Efficiency of LoRA 7B: Lightweight fine-tuning allows small models to surpass closed-source giants in vertical capabilities, confirming the cost-effectiveness of targeted data for narrow tasks.

Limitations & Future Work¶

Small Real Dataset: The real test set (1.2k) is limited and may contain biases regarding user habits and hand distribution.
Single-frame focus: The benchmark is image-based, whereas real pointing is a temporal process (extend-lock-retract). Single frames may not fully capture deployment complexity.
Static Scenes: 3D scenes are derived from static indoor datasets, lacking dynamic crowds or moving targets.
Grounding Potential: While the data includes BBox and 2D coordinates, the paper focuses on QA, leaving the potential for direct 3D ray-hit regression untapped.

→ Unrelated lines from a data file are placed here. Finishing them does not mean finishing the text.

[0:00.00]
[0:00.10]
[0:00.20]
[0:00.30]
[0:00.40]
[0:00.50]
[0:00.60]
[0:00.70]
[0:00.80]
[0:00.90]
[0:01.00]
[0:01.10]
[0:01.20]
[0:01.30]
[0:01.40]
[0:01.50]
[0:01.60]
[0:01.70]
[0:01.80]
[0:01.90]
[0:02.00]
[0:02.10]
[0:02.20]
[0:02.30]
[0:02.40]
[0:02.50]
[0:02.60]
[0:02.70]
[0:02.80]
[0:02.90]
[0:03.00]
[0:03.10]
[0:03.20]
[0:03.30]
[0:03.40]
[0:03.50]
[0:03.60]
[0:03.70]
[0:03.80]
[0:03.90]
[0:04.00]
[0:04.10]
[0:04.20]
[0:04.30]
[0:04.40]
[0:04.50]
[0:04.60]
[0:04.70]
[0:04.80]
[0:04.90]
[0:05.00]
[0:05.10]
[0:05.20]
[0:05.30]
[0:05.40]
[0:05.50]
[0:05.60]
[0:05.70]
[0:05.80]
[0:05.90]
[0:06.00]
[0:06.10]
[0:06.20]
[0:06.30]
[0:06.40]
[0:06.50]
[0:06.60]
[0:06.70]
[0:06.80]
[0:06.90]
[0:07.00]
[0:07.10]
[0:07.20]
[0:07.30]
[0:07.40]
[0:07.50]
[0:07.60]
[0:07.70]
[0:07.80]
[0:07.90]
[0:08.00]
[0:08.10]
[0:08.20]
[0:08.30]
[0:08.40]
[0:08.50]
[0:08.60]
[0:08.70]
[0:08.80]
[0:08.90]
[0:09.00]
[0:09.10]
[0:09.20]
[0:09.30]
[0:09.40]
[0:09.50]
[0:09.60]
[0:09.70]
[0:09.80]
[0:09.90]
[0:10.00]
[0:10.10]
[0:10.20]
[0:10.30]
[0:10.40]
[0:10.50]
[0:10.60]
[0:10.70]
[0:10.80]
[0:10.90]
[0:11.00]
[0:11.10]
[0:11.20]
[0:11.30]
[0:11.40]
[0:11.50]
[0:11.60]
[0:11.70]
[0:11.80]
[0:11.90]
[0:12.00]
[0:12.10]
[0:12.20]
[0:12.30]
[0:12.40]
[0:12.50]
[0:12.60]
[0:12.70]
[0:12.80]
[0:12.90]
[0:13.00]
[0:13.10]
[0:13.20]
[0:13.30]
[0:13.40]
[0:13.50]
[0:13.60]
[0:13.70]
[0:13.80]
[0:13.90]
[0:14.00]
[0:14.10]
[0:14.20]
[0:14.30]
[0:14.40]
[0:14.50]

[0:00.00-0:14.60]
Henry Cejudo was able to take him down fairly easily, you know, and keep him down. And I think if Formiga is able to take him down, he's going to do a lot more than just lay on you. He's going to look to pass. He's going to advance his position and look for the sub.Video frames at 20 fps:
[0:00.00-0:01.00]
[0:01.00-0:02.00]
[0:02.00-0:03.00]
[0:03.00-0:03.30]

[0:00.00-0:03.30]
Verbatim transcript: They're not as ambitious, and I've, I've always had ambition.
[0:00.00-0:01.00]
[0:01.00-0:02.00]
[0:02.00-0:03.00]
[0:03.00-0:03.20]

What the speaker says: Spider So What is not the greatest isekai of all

vs YouRefIt: Transitions from 3rd-person + real gestures to egocentric + geometrically precise simulation.
vs Ges3ViG: Upgrades from synthetic avatars to 42 diverse arm models and emphasizes QA over pure coordinate localization.
vs RefEgo: Adds the gesture modality to complement text-only egocentric grounding.
vs EOC-Bench / ECBench: Replaces artificial visual prompts (boxes/circles) with natural hand gestures, aligning with real AR terminal inputs.

Rating¶

Novelty: ⭐⭐⭐⭐ First to treat "pointing geometry" as a first-class citizen in an egocentric benchmark; the "Referential Hallucination" concept is impactful.
Experimental Thoroughness: ⭐⭐⭐⭐ Covers various closed/open models and dual-axis taxonomy, though fine-grained ablation of domain randomization components could be deeper.
Writing Quality: ⭐⭐⭐⭐ Clear logical flow from motivation to failure mode analysis; standardized formulas and excellent visualization.
Value: ⭐⭐⭐⭐⭐ Directly addresses a core interaction bottleneck for AR assistants and demonstrates a deployable paradigm for specialized model capability.